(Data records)
# # # # #

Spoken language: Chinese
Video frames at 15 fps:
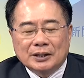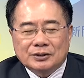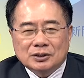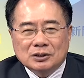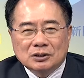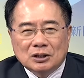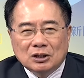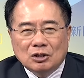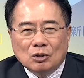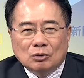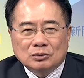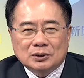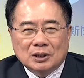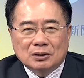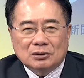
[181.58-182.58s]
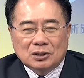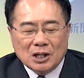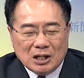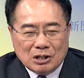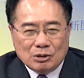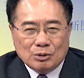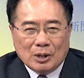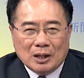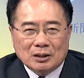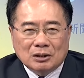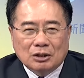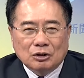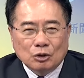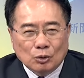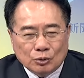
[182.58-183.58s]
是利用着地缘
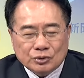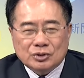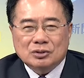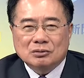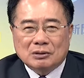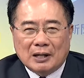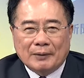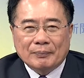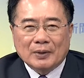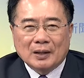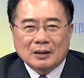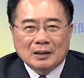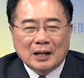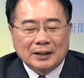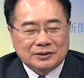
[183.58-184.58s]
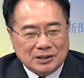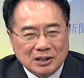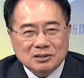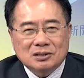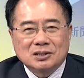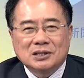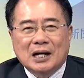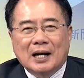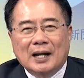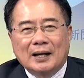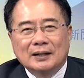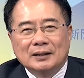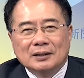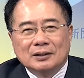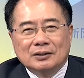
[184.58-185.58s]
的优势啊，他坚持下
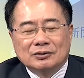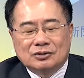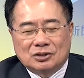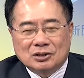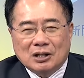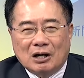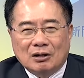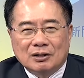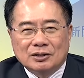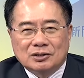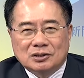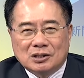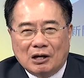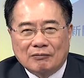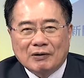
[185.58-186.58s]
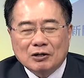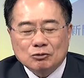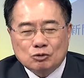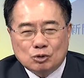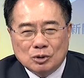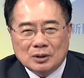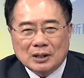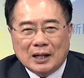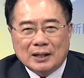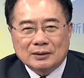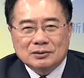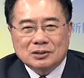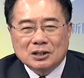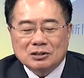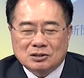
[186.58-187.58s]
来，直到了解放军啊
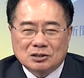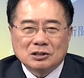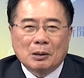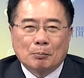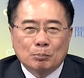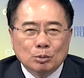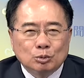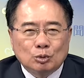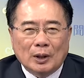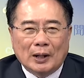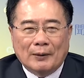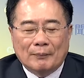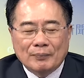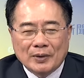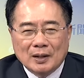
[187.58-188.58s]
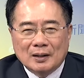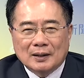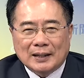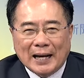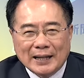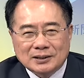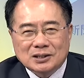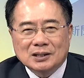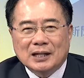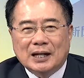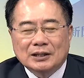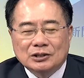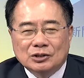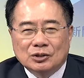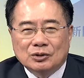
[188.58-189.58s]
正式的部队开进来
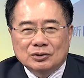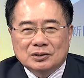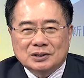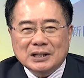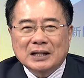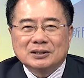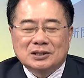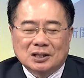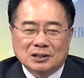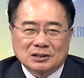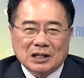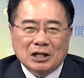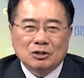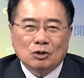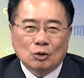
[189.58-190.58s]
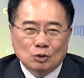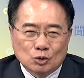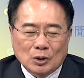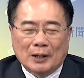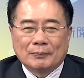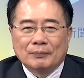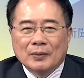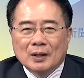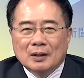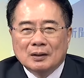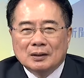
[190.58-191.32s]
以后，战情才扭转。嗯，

# # # # #

- _Requirement_
Return all the data above as written, leaving out only the pictures.

- _Exercise output_
Spoken language: Chinese
Video frames at 15 fps:
[181.58-182.58s]
[182.58-183.58s]
是利用着地缘
[183.58-184.58s]
[184.58-185.58s]
的优势啊，他坚持下
[185.58-186.58s]
[186.58-187.58s]
来，直到了解放军啊
[187.58-188.58s]
[188.58-189.58s]
正式的部队开进来
[189.58-190.58s]
[190.58-191.32s]
以后，战情才扭转。嗯，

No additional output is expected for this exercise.